*BRIEF*: Consider the listing below. Extract exactly the lines from the line containing "[00:00:00.40]" to the line containing "[00:00:01.80]", both included.

*DATA UNDER STUDY*:
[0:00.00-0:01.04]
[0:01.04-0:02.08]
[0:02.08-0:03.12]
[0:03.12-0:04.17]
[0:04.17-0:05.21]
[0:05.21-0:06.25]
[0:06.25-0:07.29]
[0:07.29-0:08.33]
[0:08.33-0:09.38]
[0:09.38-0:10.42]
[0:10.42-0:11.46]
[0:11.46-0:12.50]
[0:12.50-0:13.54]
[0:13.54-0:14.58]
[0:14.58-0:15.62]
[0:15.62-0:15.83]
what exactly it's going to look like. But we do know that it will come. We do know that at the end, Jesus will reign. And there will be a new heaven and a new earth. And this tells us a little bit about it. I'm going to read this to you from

* * *

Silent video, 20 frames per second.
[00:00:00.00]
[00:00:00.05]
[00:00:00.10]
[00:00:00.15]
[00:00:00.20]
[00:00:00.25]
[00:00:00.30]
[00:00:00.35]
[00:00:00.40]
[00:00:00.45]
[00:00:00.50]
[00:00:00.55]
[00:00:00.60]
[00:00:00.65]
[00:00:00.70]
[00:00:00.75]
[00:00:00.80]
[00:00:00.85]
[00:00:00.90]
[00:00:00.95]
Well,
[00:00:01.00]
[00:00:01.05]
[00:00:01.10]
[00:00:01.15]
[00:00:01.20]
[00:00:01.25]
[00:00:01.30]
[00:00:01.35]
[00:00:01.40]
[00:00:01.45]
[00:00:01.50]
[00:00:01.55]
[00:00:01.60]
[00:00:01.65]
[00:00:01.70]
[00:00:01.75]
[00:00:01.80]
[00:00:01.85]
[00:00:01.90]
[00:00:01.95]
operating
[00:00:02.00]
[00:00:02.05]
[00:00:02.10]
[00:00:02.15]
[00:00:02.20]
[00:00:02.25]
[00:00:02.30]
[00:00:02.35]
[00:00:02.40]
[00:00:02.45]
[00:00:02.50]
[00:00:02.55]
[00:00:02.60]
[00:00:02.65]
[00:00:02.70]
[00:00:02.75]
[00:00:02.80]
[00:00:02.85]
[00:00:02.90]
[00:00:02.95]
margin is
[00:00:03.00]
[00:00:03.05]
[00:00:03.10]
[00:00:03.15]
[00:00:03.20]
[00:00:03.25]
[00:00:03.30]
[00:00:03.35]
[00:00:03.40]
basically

*EXERCISE ANSWER*:
[00:00:00.40]
[00:00:00.45]
[00:00:00.50]
[00:00:00.55]
[00:00:00.60]
[00:00:00.65]
[00:00:00.70]
[00:00:00.75]
[00:00:00.80]
[00:00:00.85]
[00:00:00.90]
[00:00:00.95]
Well,
[00:00:01.00]
[00:00:01.05]
[00:00:01.10]
[00:00:01.15]
[00:00:01.20]
[00:00:01.25]
[00:00:01.30]
[00:00:01.35]
[00:00:01.40]
[00:00:01.45]
[00:00:01.50]
[00:00:01.55]
[00:00:01.60]
[00:00:01.65]
[00:00:01.70]
[00:00:01.75]
[00:00:01.80]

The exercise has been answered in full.